The Roy Mason Effect on Sporting Art

"Three Mallards" by Roy Mason

He describes Mason’s “trademark super loose wet on wet watercolor technique” as being “right on the edge of out of control, with bleeds, and even a water spot from a flying water droplet!  The colors are vibrant: purples and turquoise and ochre—who would think those colors belong in a gray sky?—but it all works.”  Although boiled down to their simplest elements, the hunter and ducks, says Clarke, are “accurately rendered, with great knowledge of the forms and colors.”  

What he loves most about Roy Mason is that the artist so often worked outside the norm.  “His compositions and colors are always unique. His work is always the opposite of stereotypical.  Nothing looks like a Roy Mason, except another Mason.”

Spirit Lake by Roy Mason

Clarke thinks Mason’s loose style of watercolor, “along with his attitude of trying to show the sporting scene in a unique way” has greatly influenced his own work.  Take Clarke’s basically representational painting, Upsalquitch Canoes: “The trees, the rock outcrop, the dock, the canoes, even the outboard motors are all recognizable and accurately rendered.  Yet the paint is applied very broadly. The washes flow in an extremely loose manner. The same is true of the colors. They are vibrant, pushed to the limits of saturation. A photo of this scene would not look anything like this, but it all works in a way that is convincing.”

Clarke admits that lots of folks prefer more conventional art. “But if you believe that the art in sporting art is as important as the subject matter, originality is the only way to keep the genre from becoming kitsch and unsophisticated. You have to keep pushing the envelope and looking for new ways to capture the drama and excitement and beauty of the sporting world we love so much.”
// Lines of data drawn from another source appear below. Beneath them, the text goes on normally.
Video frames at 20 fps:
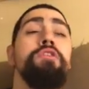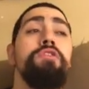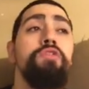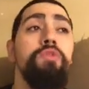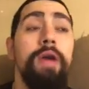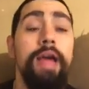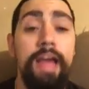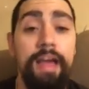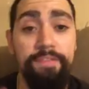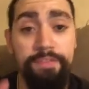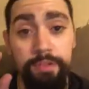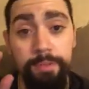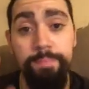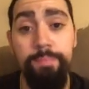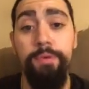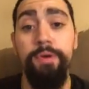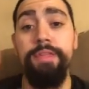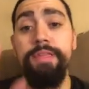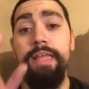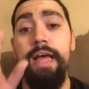you have to
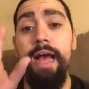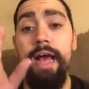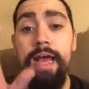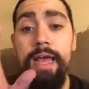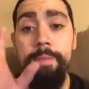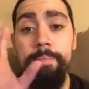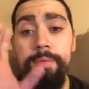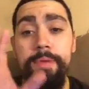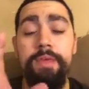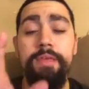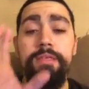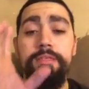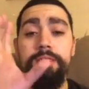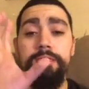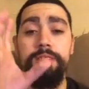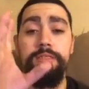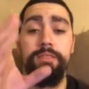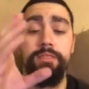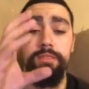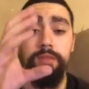put the
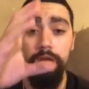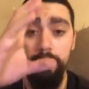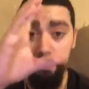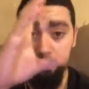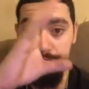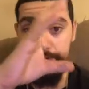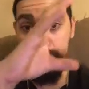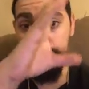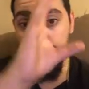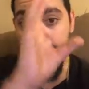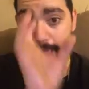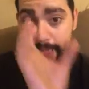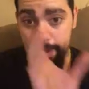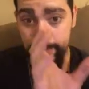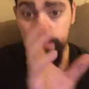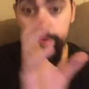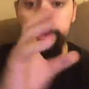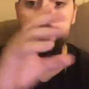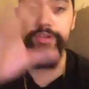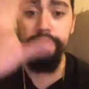eyepiece of your
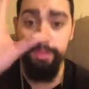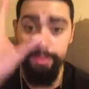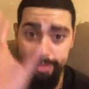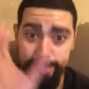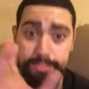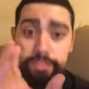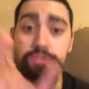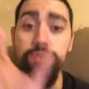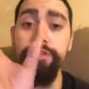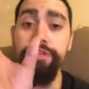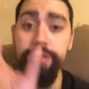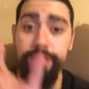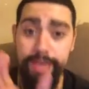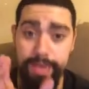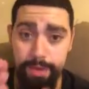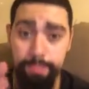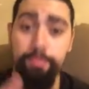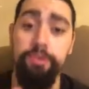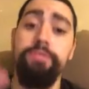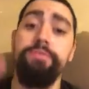camera, your lens on your
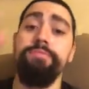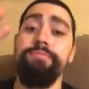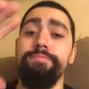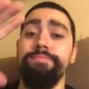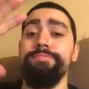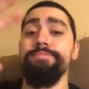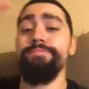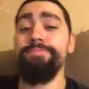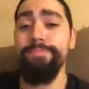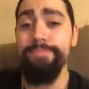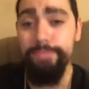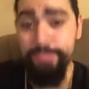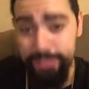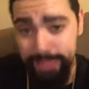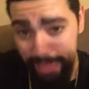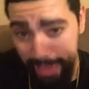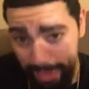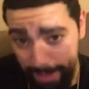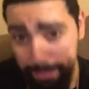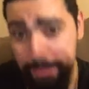camera, to
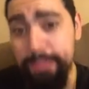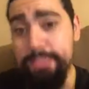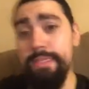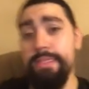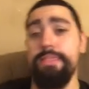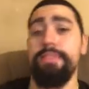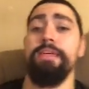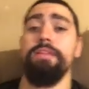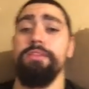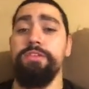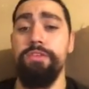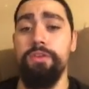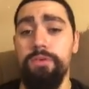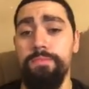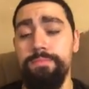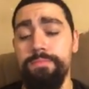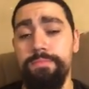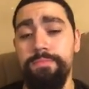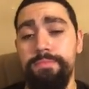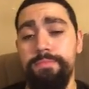the eyepiece of the
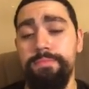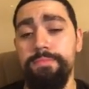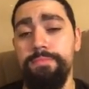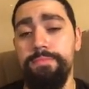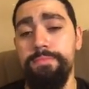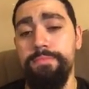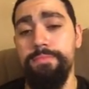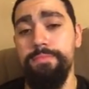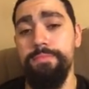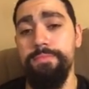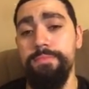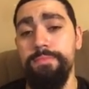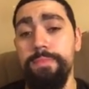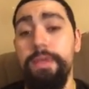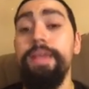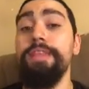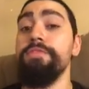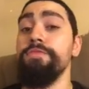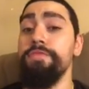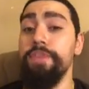telescope.
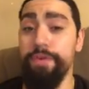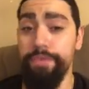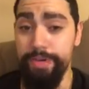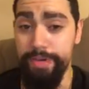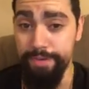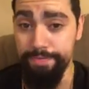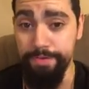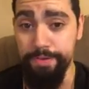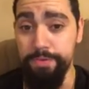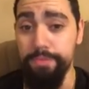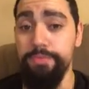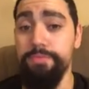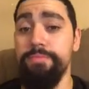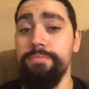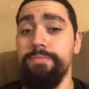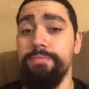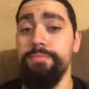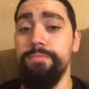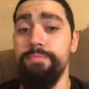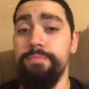It's very difficult.
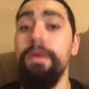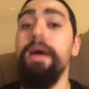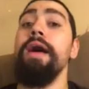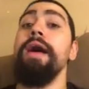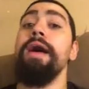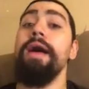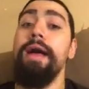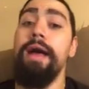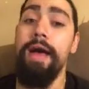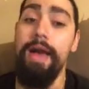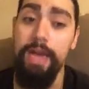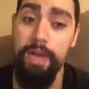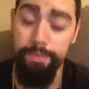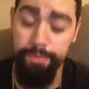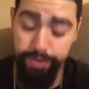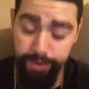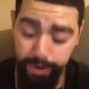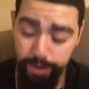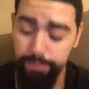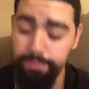I
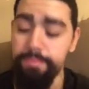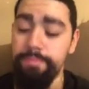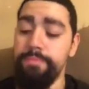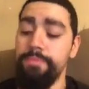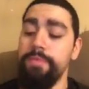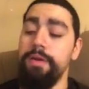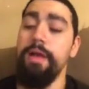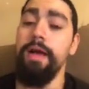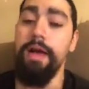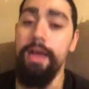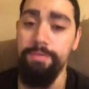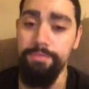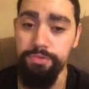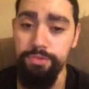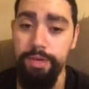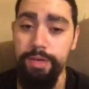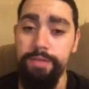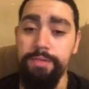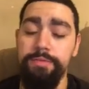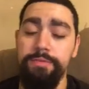would know. I've
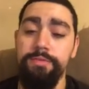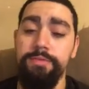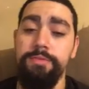tried.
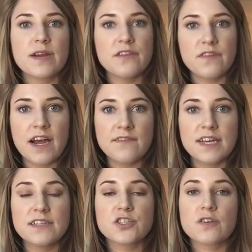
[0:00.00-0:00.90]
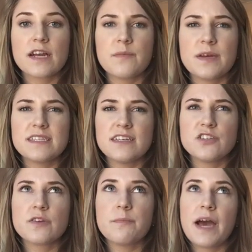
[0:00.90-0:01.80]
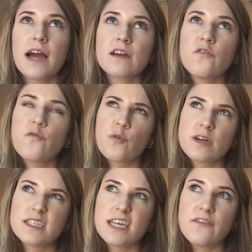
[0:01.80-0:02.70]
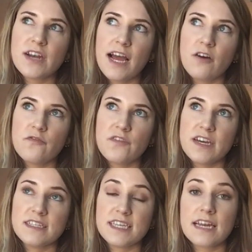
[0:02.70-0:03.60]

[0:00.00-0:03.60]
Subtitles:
3 to 5 day trip. It says you can pack 4 to 7 outfits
Wings of the Morning by Roy Mason

Mason is still a little bit everywhere for Clarke these days, even while visiting his mother in her adult-care facility.  There he found an original fly fishing scene by Mason hanging on the wall.  “I always look forward to seeing it—and my mother—again.”  

Brooke Chilvers found another first edition color lithograph of Three Mallards, by Philadelphia publishing house Ketterlinus, circa 1920s. “For only $75, the stranger who buys it might inadvertently inspire a future sporting artist.”